Though it is invariably anxiety provoking and ultimately depressing, it has an addictive quality: people tend to repeat the pattern daily despite a vague awareness that it is not healthy.

It is peculiar. Most things that are addicting are pleasurable rather than enjoyable, i.e. immediately gratifying rather than producing long-term satisfaction. For example, consider these commonplace addictions:

  • “Open another bottle!... Oh, my aching head, and where are my shoes?”
  • “This chocolate is fantastic!… My tummy hurts, and I was trying to lose weight.”
  • “Sex with strangers is so exciting!... Oh, what am I going to tell my spouse?”
  • “If I stay a little later, I can finish off this work… What? She wants a divorce?”
  • “I’m sure to hit the jackpot on this next pull… and now I’m even deeper in debt.”

In apparent contrast, doomscrolling isn’t fun while you are doing it, and isn’t any fun later, either.
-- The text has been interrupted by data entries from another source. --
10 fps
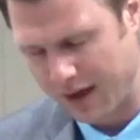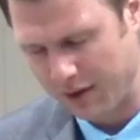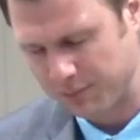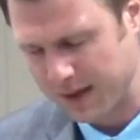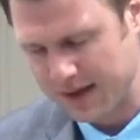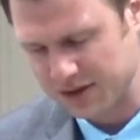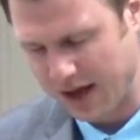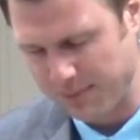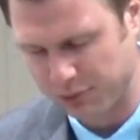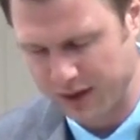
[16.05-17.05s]
help me as
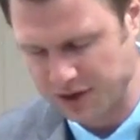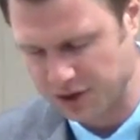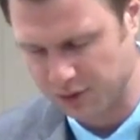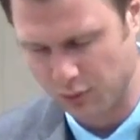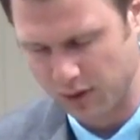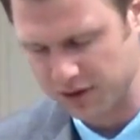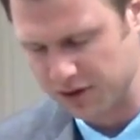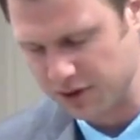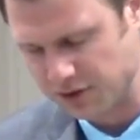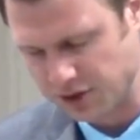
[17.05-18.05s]
I preach your word to
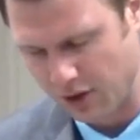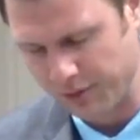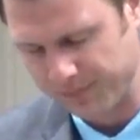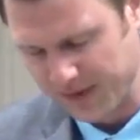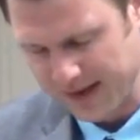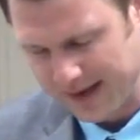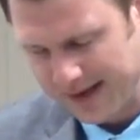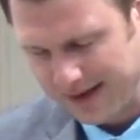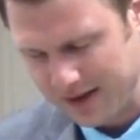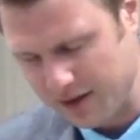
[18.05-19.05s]
do so
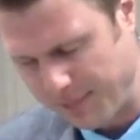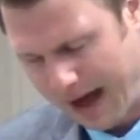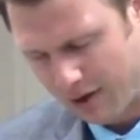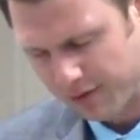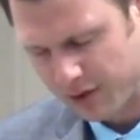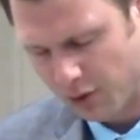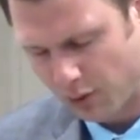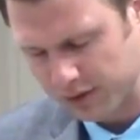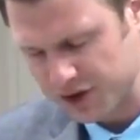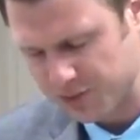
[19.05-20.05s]
in the power of your
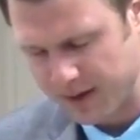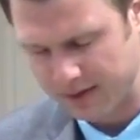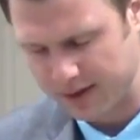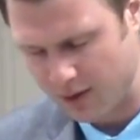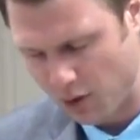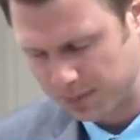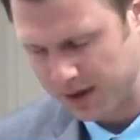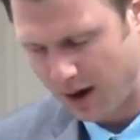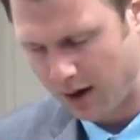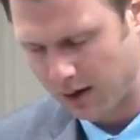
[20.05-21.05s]
Holy Spirit.
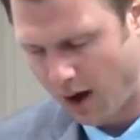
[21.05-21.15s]
Open our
Some psychologists believe that it begins as an escape from a dreaded task (the dishes, the lawn, calling your sister to apologize) and then becomes a vicious cycle. You scroll down further and further in vain hope that the news will get better, that there is a happy ending somewhere near the end. But alas, Facebook knows what will keep your attention….and it is relentless.

What do to instead of Doomscrolling

I speak from experience: only lately have I been able to pull my head out of my…. phone.

I started by substituting Wordle, Wordscapes, and Doodle Jump for doomscrolling at dawn. I'm devoting more time toward building skills and less time toward watching videos of things exploding. I’m making a habit of reminding myself that modern Americans live better than kings did 200 years ago. (Air conditioning! Flush toilets! Air travel! Antibiotics! A life expectancy above 35!) And I pay very close attention to the “America Strong” items at the end of the ABC newscast in the evenings.

So, that is what worked for me. Perhaps it will work for your clients, or yourself. David isn’t Uncle Walter…but he is a close second.